The idea of a Sunday Sabbath seems so remote from our culture, and even, often from our churches. I remember when the law changed when I was a child to allow Sunday trading. I remember then a few Christians who still refused to use the shops or pay to go swimming on a Sunday, but most of us drifted into relying on being able to pop out for extra milk or go to the cinema or a meal out on a Sunday without a second thought. I was certainly one of the latter group.

Over the last decade, Michael and I have changed our convictions on the Sabbath. We have gradually become convinced that the creation ordinance of Sabbath (Gen 2:3) continues for believers today as we celebrate a New Testament Sabbath rest on the Lord's Day, the first day of the week. We are called to set aside one day in seven to rest; not idleness, but Biblical rest from labour in order to enjoy God, to meet with God's people, and to hear God's Word together. As we do so, we look forward to the New Creation, and that final rest for God's people with God forever.

This seems alien - we feel odd even among some of our Christian friends and family - yet it has been the normal practice of Christians throughout the history of the church. Sometimes it is seen as a burdensome belief, which makes Sunday into a day of weary duties and no fun. However, if, as Jesus says, the Sabbath is a gift to bless God's people, then this shouldn't be the case. We are deliberately positive about our Sunday rest, and this has been a genuine blessing to us as a family.

Furthermore, my husband is a pastor; what does it mean for him to rest on a Sunday?
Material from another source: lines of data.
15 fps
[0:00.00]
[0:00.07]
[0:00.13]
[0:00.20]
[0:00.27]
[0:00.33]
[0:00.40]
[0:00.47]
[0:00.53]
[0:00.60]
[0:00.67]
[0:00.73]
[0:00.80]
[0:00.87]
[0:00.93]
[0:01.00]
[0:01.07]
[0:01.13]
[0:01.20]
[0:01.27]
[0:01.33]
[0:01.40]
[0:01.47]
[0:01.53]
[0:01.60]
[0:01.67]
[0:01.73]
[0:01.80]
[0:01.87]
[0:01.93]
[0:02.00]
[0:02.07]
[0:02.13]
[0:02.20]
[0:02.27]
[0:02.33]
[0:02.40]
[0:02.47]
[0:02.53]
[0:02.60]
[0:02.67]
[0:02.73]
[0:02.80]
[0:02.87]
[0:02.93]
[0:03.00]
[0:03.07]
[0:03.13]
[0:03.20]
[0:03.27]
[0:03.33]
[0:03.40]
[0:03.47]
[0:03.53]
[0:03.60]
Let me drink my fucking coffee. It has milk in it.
Surely he has to work! We've been thinking some of these issues through as a family over the last few years, and have settled on a framework by which we celebrate the Lord's Day.
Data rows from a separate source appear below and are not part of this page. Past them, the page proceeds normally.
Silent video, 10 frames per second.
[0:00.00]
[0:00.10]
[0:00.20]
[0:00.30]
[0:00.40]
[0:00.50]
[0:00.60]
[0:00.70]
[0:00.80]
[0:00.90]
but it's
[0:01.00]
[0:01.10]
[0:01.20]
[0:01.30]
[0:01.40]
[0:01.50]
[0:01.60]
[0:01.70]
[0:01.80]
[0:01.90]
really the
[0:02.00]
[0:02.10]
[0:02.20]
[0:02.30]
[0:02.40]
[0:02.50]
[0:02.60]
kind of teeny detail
Here are some things we always do, some things don't, and lots of things we are free to do:

We always: 

1) Go to church (even when we're on holiday).

2) Serve others at church and home.

We don't:

1) Do the washing....

2) ...or the the cleaning...

3)...or other housework.

4) "School" work

5) Marking

6) Admin. emails

7) Business meetings at church

8) Planning home ed. stuff

9) Shopping (work for us, and, worse still, needs others to work too).

10) Eating out/takeaways (see above...)

11) Pay to go to swimming/cinema etc etc. (see above...)

We are free to:

1) Go for a walk.

2) Eat croissants for breakfast (a tradition here).

3) Enjoy yummy lunch, with a good pudding.

4) Have friends from church over for a meal.

5) Take a sneaky nap.

6) Play a board game.

7) Read a book.

8) Watch a film.

9) Draw a picture.

10) Crochet.

11) Eat cake.

12) Drink tea.

13) Phone a friend for a chat.

14) Listen to music.

15) Rest.

Sunday Pudding!

How has this blessed us? Well, it is a relief to have the burdens of daily life lifted. I don't feel guilty not getting on with stuff on Sunday - I am convinced that this would, in fact, be the wrong choice. If I haven't marked my books for Monday, I don't think about it as I am freed from worrying about what I should be doing. This is a big deal for me!

Michael is busy on a Sunday: leading, preaching, caring for people; lots of conversations, and sometimes people here for lunch. However, this does not mean that he doesn't rest on a Sunday. He leaves behind much of the work that occupies him most of the week, and is focused on these core ministries. He serves God's people, as we all serve each other.

The children look forward to Sundays too. They know that we are around for them, they look forward to church, and Sunday breakfast is a treat they anticipate eagerly.

Disclaimer 1:

Our Sundays are not always perfect! Stuff goes wrong, children are stroppy, I am stroppy...but, overall, we do look forward to Sunday, and we do genuinely see it as a day of rest and refreshment in the Lord.

Disclaimer 2:

I know that sometimes people can't avoid working on a Sunday (and that life is complicated); this doesn't mean that we can't take the Lord's Day seriously. It actually makes me more determined not to arrange my life so that other people need to work for me to enjoy the Lord's Day (so we won't be going out for lunch on Sunday to make life easier!).